▶ [Instructions to follow]:
Each entry below must be given again word for word, with no pictures.

Data supplied: Begin

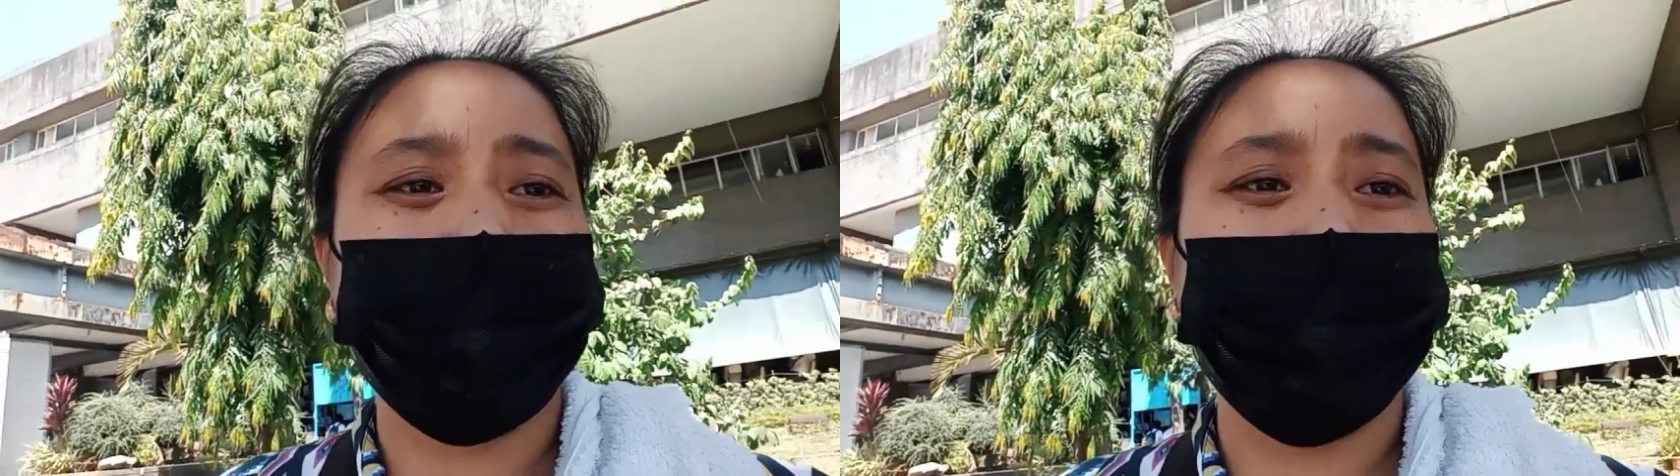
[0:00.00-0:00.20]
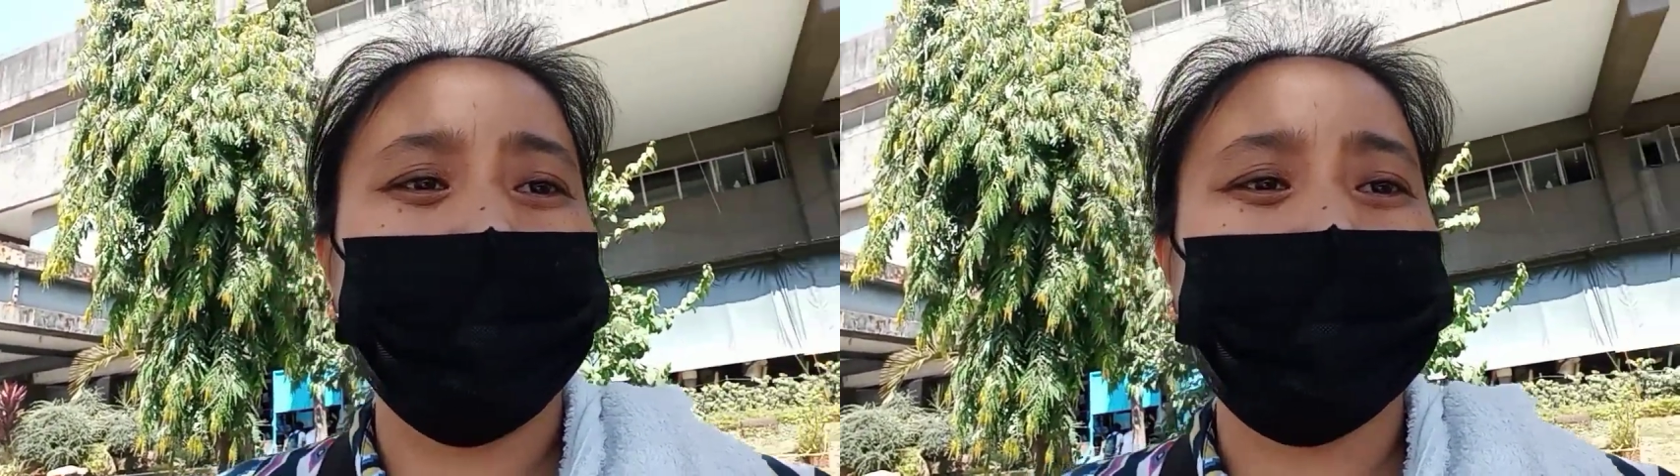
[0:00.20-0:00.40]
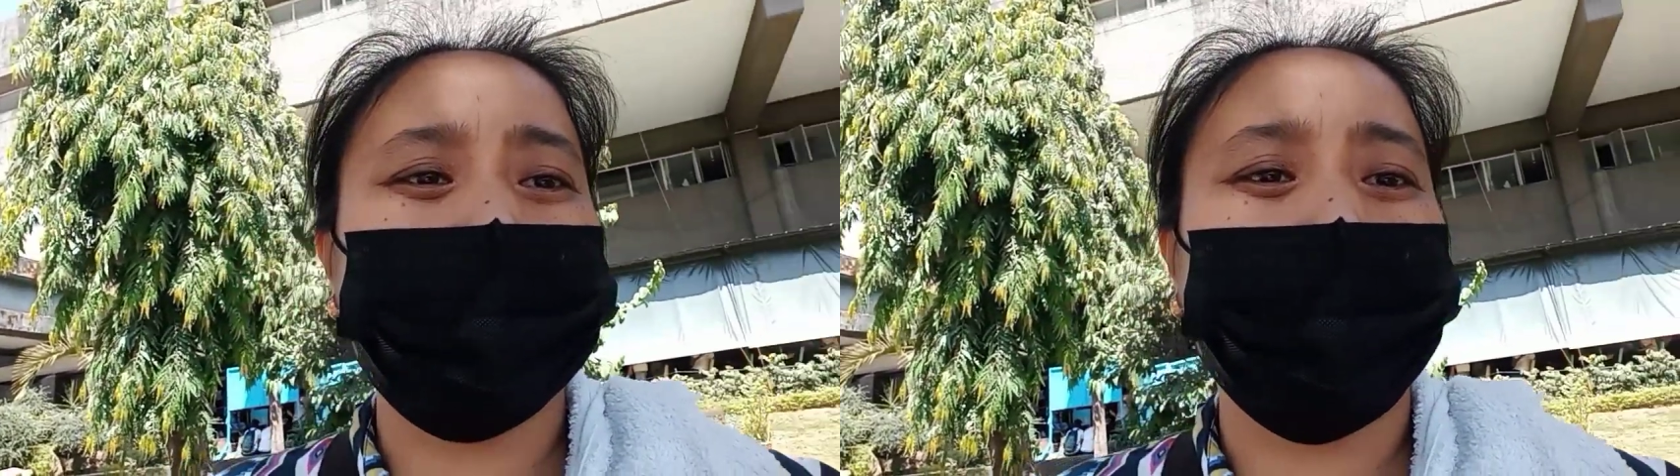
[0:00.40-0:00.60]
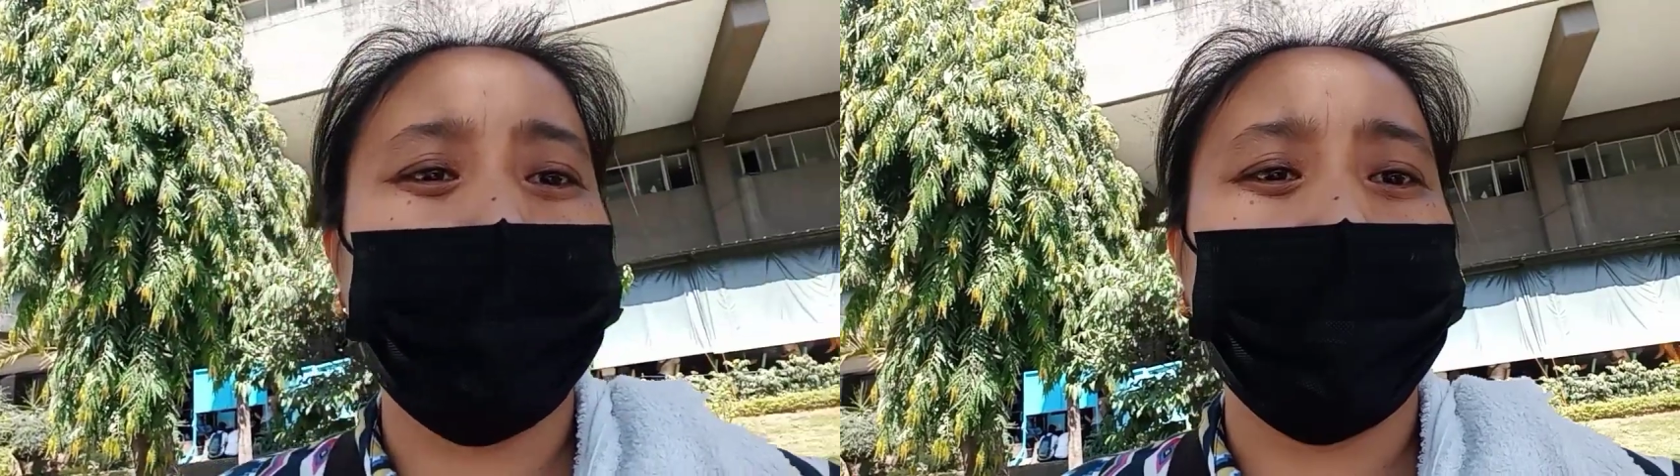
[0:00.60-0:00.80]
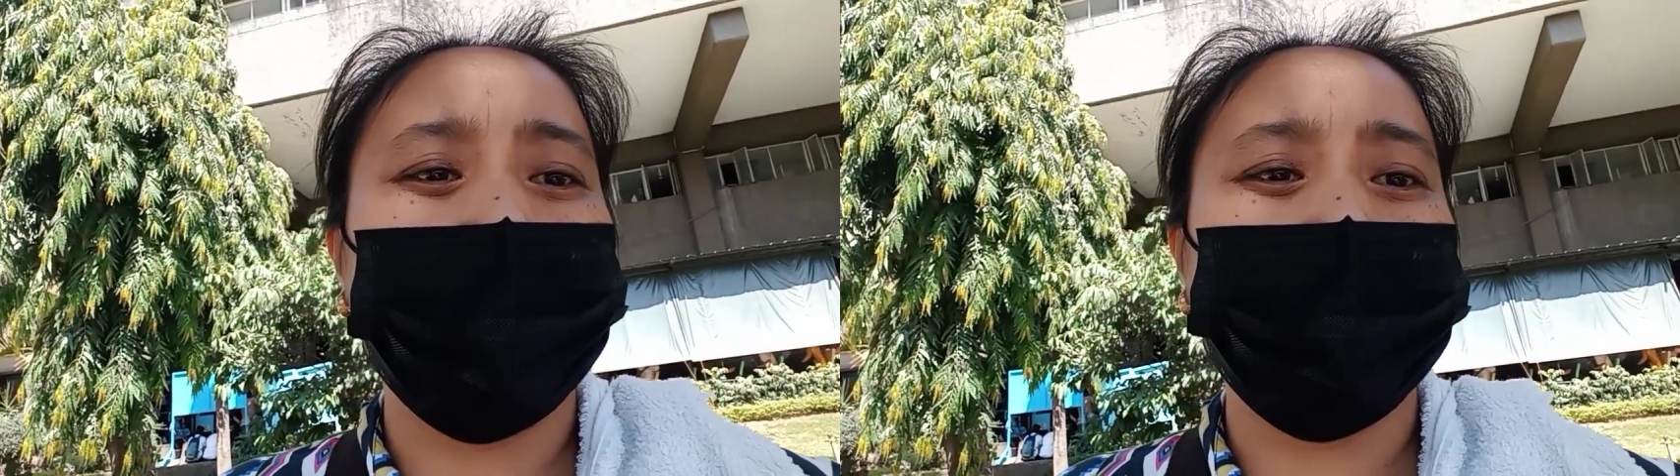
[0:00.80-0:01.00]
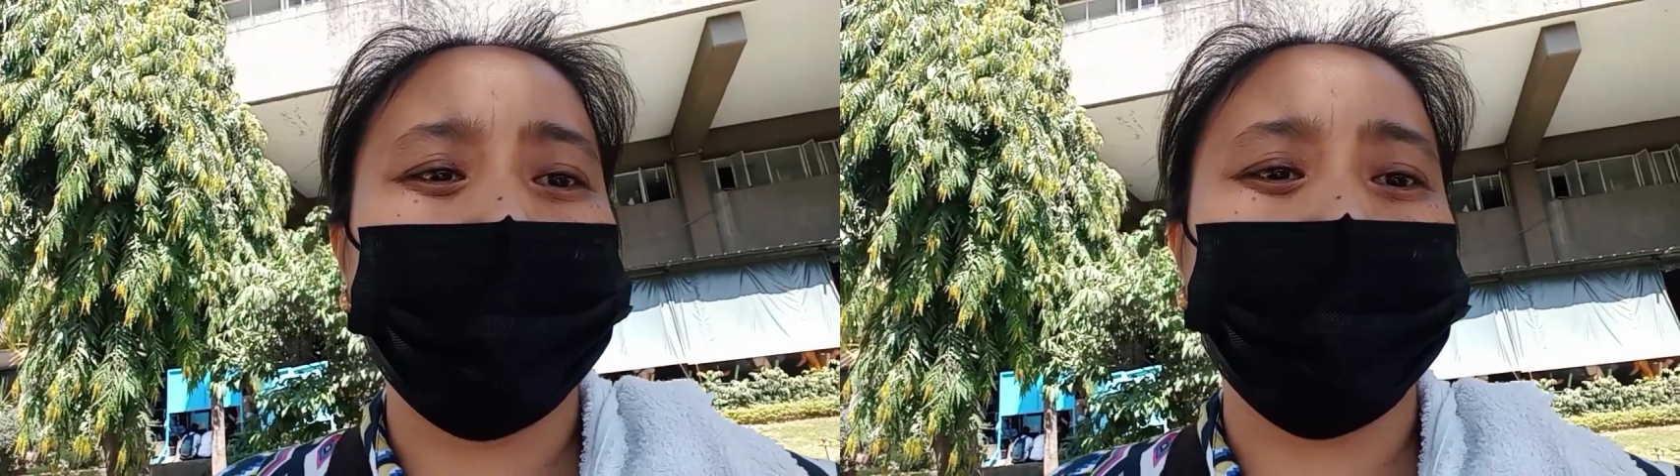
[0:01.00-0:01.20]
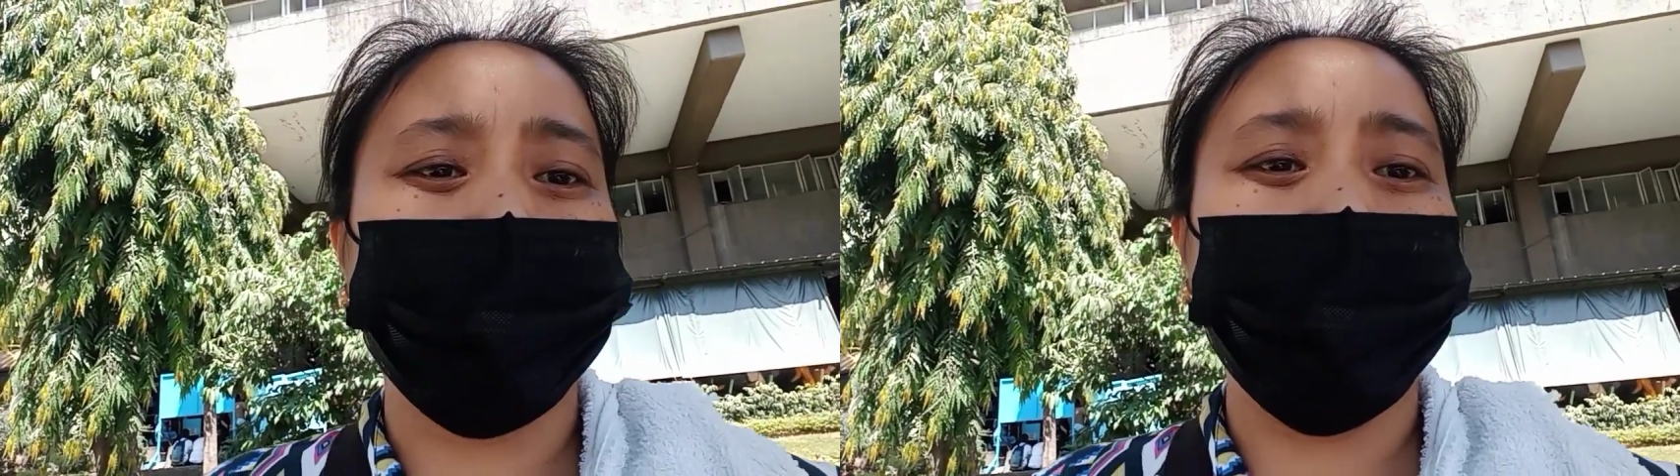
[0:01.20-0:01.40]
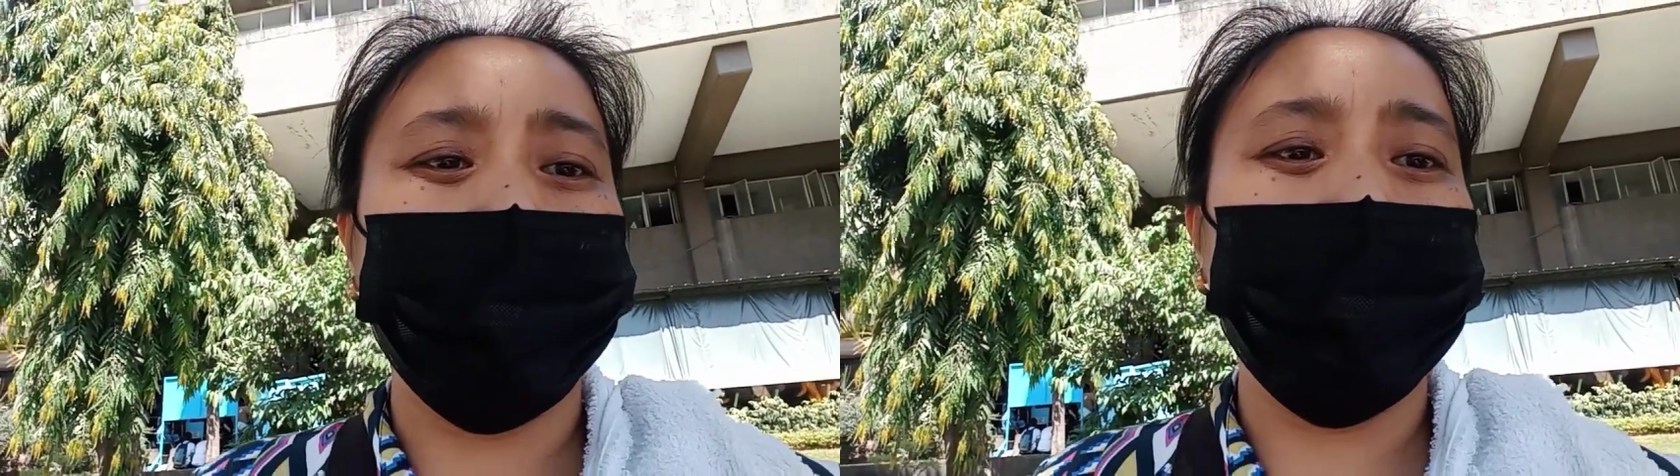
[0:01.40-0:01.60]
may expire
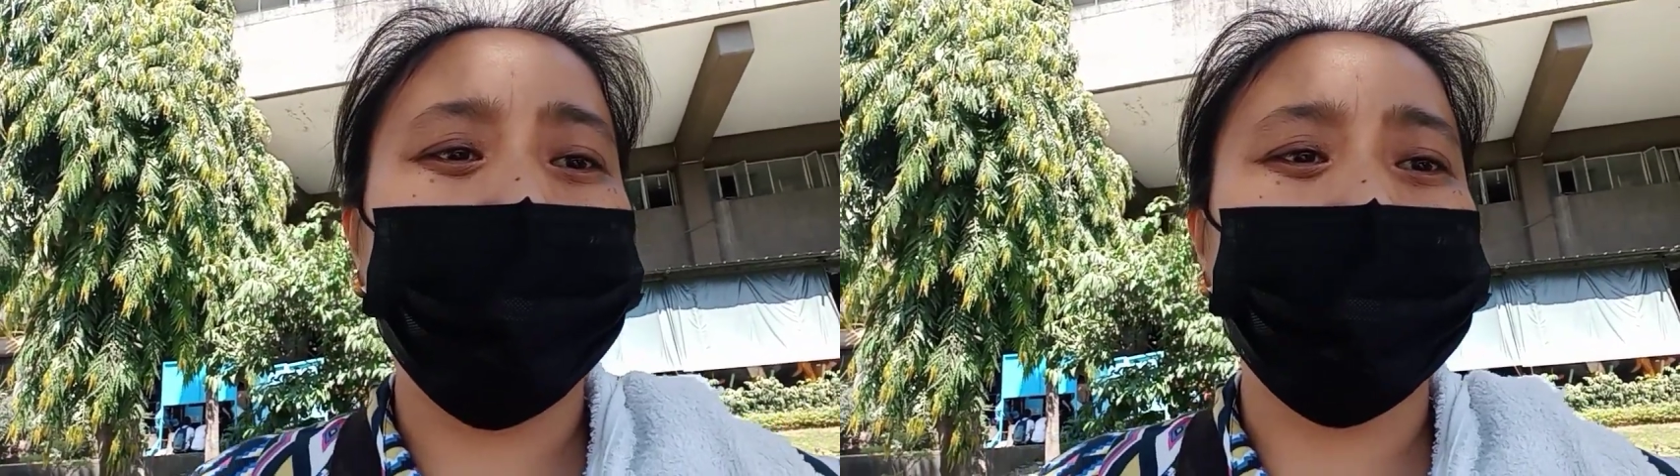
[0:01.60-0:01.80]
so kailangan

Data supplied: End

▶ [Answer to the problem]:
[0:00.00-0:00.20]
[0:00.20-0:00.40]
[0:00.40-0:00.60]
[0:00.60-0:00.80]
[0:00.80-0:01.00]
[0:01.00-0:01.20]
[0:01.20-0:01.40]
[0:01.40-0:01.60]
may expire
[0:01.60-0:01.80]
so kailangan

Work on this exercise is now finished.